Dataset entries =

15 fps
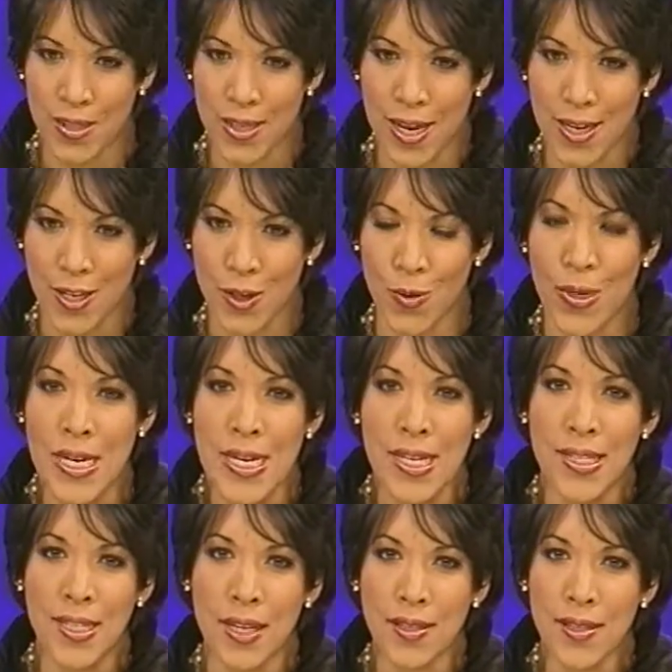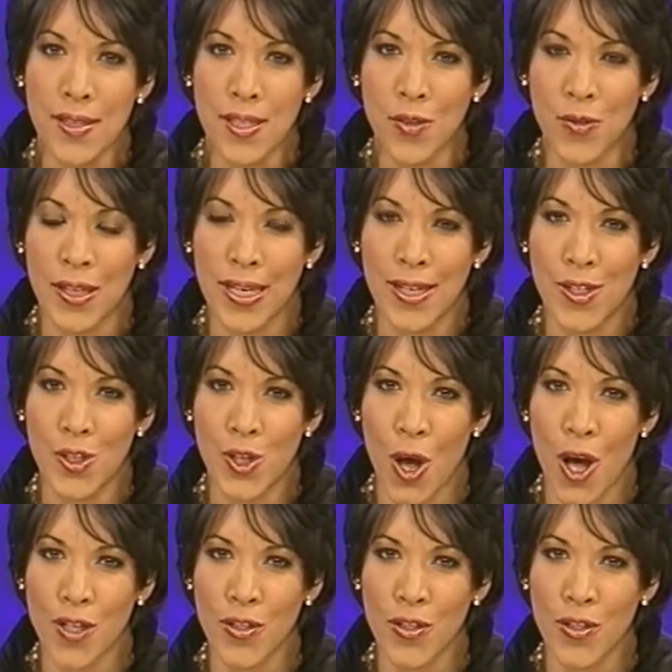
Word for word: Chris, thank you. Dozens of kids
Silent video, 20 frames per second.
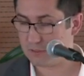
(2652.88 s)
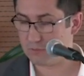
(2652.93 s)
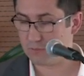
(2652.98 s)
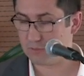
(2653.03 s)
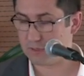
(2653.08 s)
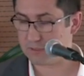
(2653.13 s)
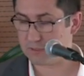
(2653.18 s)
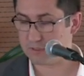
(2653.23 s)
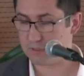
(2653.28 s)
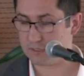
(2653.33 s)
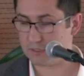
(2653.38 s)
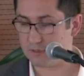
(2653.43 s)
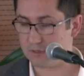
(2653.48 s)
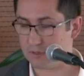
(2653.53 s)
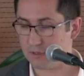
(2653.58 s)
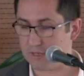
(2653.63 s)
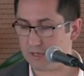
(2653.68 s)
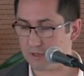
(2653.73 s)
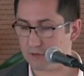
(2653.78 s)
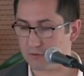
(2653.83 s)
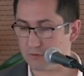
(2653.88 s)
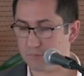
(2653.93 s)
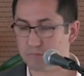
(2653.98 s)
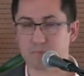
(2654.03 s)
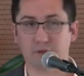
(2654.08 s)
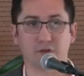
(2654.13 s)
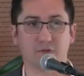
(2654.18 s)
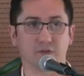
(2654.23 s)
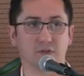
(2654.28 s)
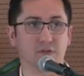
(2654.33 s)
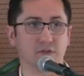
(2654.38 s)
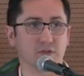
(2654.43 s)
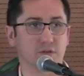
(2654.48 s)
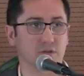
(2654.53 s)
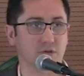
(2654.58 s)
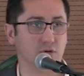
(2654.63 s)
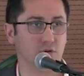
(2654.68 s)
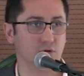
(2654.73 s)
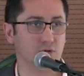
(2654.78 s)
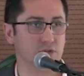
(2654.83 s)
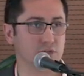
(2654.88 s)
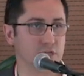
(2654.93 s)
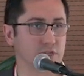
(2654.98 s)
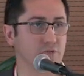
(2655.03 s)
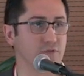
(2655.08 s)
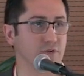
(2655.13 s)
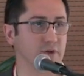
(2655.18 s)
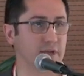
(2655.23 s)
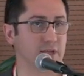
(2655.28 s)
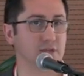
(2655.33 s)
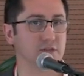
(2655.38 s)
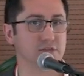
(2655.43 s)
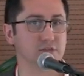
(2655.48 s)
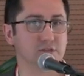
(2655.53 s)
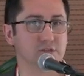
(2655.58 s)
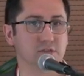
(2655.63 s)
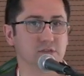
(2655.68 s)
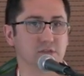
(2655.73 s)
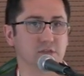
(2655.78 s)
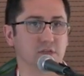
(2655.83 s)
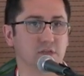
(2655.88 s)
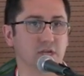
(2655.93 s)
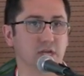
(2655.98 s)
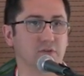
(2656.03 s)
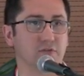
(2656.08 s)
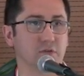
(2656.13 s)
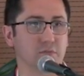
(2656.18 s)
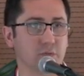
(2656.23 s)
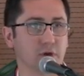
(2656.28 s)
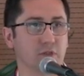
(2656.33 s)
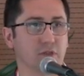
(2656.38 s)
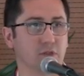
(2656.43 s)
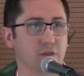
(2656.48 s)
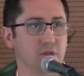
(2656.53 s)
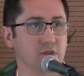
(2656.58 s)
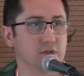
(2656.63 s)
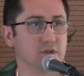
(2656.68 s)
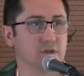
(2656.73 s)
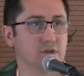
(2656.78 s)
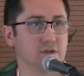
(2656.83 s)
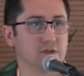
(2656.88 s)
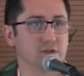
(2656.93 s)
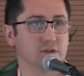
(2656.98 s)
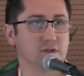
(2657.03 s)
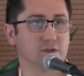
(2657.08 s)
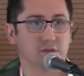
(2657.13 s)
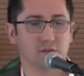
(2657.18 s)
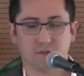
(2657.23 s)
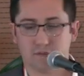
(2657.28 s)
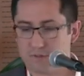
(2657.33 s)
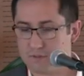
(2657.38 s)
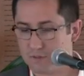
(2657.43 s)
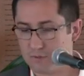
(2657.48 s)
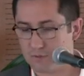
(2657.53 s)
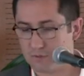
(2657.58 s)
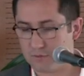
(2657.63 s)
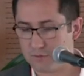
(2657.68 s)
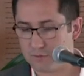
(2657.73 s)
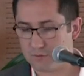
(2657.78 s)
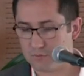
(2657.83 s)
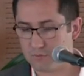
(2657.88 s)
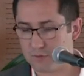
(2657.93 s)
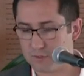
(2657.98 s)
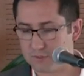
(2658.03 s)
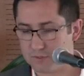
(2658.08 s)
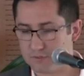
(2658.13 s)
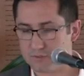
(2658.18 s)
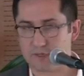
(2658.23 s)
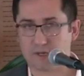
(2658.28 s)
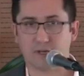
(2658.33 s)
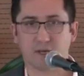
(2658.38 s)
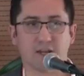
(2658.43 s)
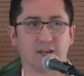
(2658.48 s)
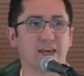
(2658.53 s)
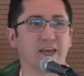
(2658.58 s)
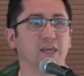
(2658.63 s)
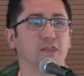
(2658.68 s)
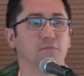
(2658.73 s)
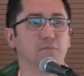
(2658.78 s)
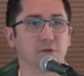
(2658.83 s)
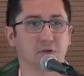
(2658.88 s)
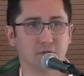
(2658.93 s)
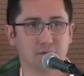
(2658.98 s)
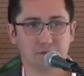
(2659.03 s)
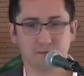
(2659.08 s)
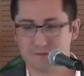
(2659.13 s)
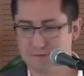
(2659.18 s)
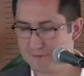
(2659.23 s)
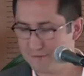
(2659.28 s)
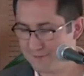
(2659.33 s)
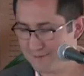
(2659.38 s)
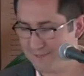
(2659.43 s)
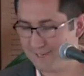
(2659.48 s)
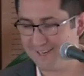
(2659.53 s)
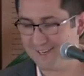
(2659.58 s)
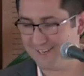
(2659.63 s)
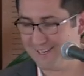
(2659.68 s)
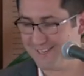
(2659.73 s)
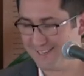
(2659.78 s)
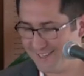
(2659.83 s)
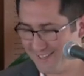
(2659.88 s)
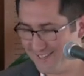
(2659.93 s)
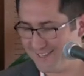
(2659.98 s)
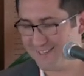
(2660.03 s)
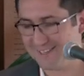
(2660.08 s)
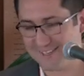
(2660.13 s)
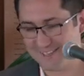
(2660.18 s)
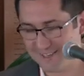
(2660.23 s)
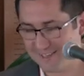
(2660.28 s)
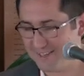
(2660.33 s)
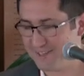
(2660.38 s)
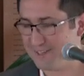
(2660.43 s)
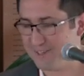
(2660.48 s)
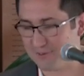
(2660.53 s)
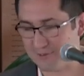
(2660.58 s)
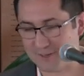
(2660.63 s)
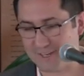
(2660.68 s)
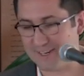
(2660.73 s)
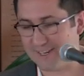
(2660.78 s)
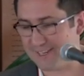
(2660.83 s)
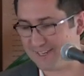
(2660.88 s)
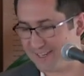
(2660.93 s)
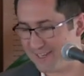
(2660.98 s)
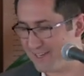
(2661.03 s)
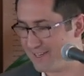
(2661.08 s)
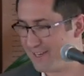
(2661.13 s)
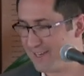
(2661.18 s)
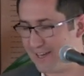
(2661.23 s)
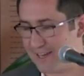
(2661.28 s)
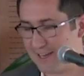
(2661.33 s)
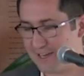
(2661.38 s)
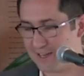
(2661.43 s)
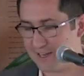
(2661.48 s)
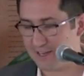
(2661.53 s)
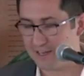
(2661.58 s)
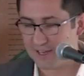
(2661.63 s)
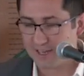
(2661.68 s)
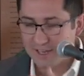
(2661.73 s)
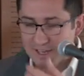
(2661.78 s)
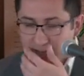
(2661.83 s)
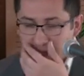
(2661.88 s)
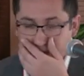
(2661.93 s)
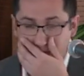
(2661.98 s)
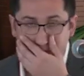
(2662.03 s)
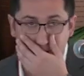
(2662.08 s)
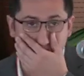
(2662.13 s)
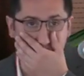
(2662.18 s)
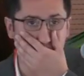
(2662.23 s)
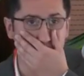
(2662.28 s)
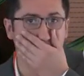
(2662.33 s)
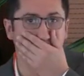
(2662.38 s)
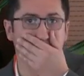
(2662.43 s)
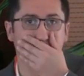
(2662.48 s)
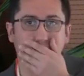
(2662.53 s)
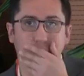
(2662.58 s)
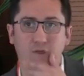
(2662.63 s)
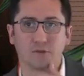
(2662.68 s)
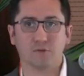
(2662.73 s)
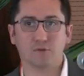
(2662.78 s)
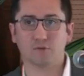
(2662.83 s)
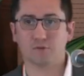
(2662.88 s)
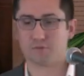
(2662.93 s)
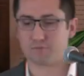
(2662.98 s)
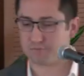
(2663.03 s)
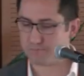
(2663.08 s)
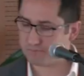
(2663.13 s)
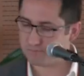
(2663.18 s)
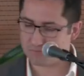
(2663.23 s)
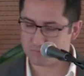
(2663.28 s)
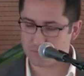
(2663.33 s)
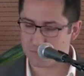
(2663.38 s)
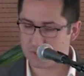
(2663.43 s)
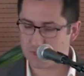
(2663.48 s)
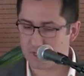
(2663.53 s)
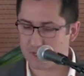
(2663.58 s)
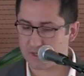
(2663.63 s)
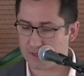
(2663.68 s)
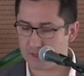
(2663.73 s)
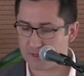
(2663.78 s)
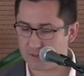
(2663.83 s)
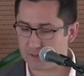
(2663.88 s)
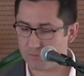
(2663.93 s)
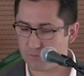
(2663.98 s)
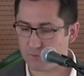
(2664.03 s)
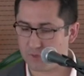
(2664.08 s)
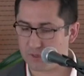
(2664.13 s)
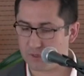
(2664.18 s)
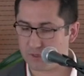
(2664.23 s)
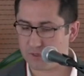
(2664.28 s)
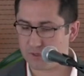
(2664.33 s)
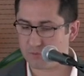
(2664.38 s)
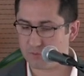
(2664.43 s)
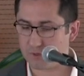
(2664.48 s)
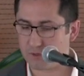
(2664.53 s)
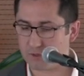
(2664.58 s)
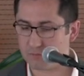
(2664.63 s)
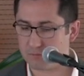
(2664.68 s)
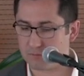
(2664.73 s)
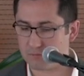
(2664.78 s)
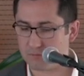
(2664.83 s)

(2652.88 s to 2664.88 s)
was like comparing all that files every month. It was a nightmare, really. And we got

Problem description = Every line of the records must come back unchanged, except that pictures are dropped.

Solution for this exercise =
15 fps
Word for word: Chris, thank you. Dozens of kids
Silent video, 20 frames per second.
(2652.88 s)
(2652.93 s)
(2652.98 s)
(2653.03 s)
(2653.08 s)
(2653.13 s)
(2653.18 s)
(2653.23 s)
(2653.28 s)
(2653.33 s)
(2653.38 s)
(2653.43 s)
(2653.48 s)
(2653.53 s)
(2653.58 s)
(2653.63 s)
(2653.68 s)
(2653.73 s)
(2653.78 s)
(2653.83 s)
(2653.88 s)
(2653.93 s)
(2653.98 s)
(2654.03 s)
(2654.08 s)
(2654.13 s)
(2654.18 s)
(2654.23 s)
(2654.28 s)
(2654.33 s)
(2654.38 s)
(2654.43 s)
(2654.48 s)
(2654.53 s)
(2654.58 s)
(2654.63 s)
(2654.68 s)
(2654.73 s)
(2654.78 s)
(2654.83 s)
(2654.88 s)
(2654.93 s)
(2654.98 s)
(2655.03 s)
(2655.08 s)
(2655.13 s)
(2655.18 s)
(2655.23 s)
(2655.28 s)
(2655.33 s)
(2655.38 s)
(2655.43 s)
(2655.48 s)
(2655.53 s)
(2655.58 s)
(2655.63 s)
(2655.68 s)
(2655.73 s)
(2655.78 s)
(2655.83 s)
(2655.88 s)
(2655.93 s)
(2655.98 s)
(2656.03 s)
(2656.08 s)
(2656.13 s)
(2656.18 s)
(2656.23 s)
(2656.28 s)
(2656.33 s)
(2656.38 s)
(2656.43 s)
(2656.48 s)
(2656.53 s)
(2656.58 s)
(2656.63 s)
(2656.68 s)
(2656.73 s)
(2656.78 s)
(2656.83 s)
(2656.88 s)
(2656.93 s)
(2656.98 s)
(2657.03 s)
(2657.08 s)
(2657.13 s)
(2657.18 s)
(2657.23 s)
(2657.28 s)
(2657.33 s)
(2657.38 s)
(2657.43 s)
(2657.48 s)
(2657.53 s)
(2657.58 s)
(2657.63 s)
(2657.68 s)
(2657.73 s)
(2657.78 s)
(2657.83 s)
(2657.88 s)
(2657.93 s)
(2657.98 s)
(2658.03 s)
(2658.08 s)
(2658.13 s)
(2658.18 s)
(2658.23 s)
(2658.28 s)
(2658.33 s)
(2658.38 s)
(2658.43 s)
(2658.48 s)
(2658.53 s)
(2658.58 s)
(2658.63 s)
(2658.68 s)
(2658.73 s)
(2658.78 s)
(2658.83 s)
(2658.88 s)
(2658.93 s)
(2658.98 s)
(2659.03 s)
(2659.08 s)
(2659.13 s)
(2659.18 s)
(2659.23 s)
(2659.28 s)
(2659.33 s)
(2659.38 s)
(2659.43 s)
(2659.48 s)
(2659.53 s)
(2659.58 s)
(2659.63 s)
(2659.68 s)
(2659.73 s)
(2659.78 s)
(2659.83 s)
(2659.88 s)
(2659.93 s)
(2659.98 s)
(2660.03 s)
(2660.08 s)
(2660.13 s)
(2660.18 s)
(2660.23 s)
(2660.28 s)
(2660.33 s)
(2660.38 s)
(2660.43 s)
(2660.48 s)
(2660.53 s)
(2660.58 s)
(2660.63 s)
(2660.68 s)
(2660.73 s)
(2660.78 s)
(2660.83 s)
(2660.88 s)
(2660.93 s)
(2660.98 s)
(2661.03 s)
(2661.08 s)
(2661.13 s)
(2661.18 s)
(2661.23 s)
(2661.28 s)
(2661.33 s)
(2661.38 s)
(2661.43 s)
(2661.48 s)
(2661.53 s)
(2661.58 s)
(2661.63 s)
(2661.68 s)
(2661.73 s)
(2661.78 s)
(2661.83 s)
(2661.88 s)
(2661.93 s)
(2661.98 s)
(2662.03 s)
(2662.08 s)
(2662.13 s)
(2662.18 s)
(2662.23 s)
(2662.28 s)
(2662.33 s)
(2662.38 s)
(2662.43 s)
(2662.48 s)
(2662.53 s)
(2662.58 s)
(2662.63 s)
(2662.68 s)
(2662.73 s)
(2662.78 s)
(2662.83 s)
(2662.88 s)
(2662.93 s)
(2662.98 s)
(2663.03 s)
(2663.08 s)
(2663.13 s)
(2663.18 s)
(2663.23 s)
(2663.28 s)
(2663.33 s)
(2663.38 s)
(2663.43 s)
(2663.48 s)
(2663.53 s)
(2663.58 s)
(2663.63 s)
(2663.68 s)
(2663.73 s)
(2663.78 s)
(2663.83 s)
(2663.88 s)
(2663.93 s)
(2663.98 s)
(2664.03 s)
(2664.08 s)
(2664.13 s)
(2664.18 s)
(2664.23 s)
(2664.28 s)
(2664.33 s)
(2664.38 s)
(2664.43 s)
(2664.48 s)
(2664.53 s)
(2664.58 s)
(2664.63 s)
(2664.68 s)
(2664.73 s)
(2664.78 s)
(2664.83 s)

(2652.88 s to 2664.88 s)
was like comparing all that files every month. It was a nightmare, really. And we got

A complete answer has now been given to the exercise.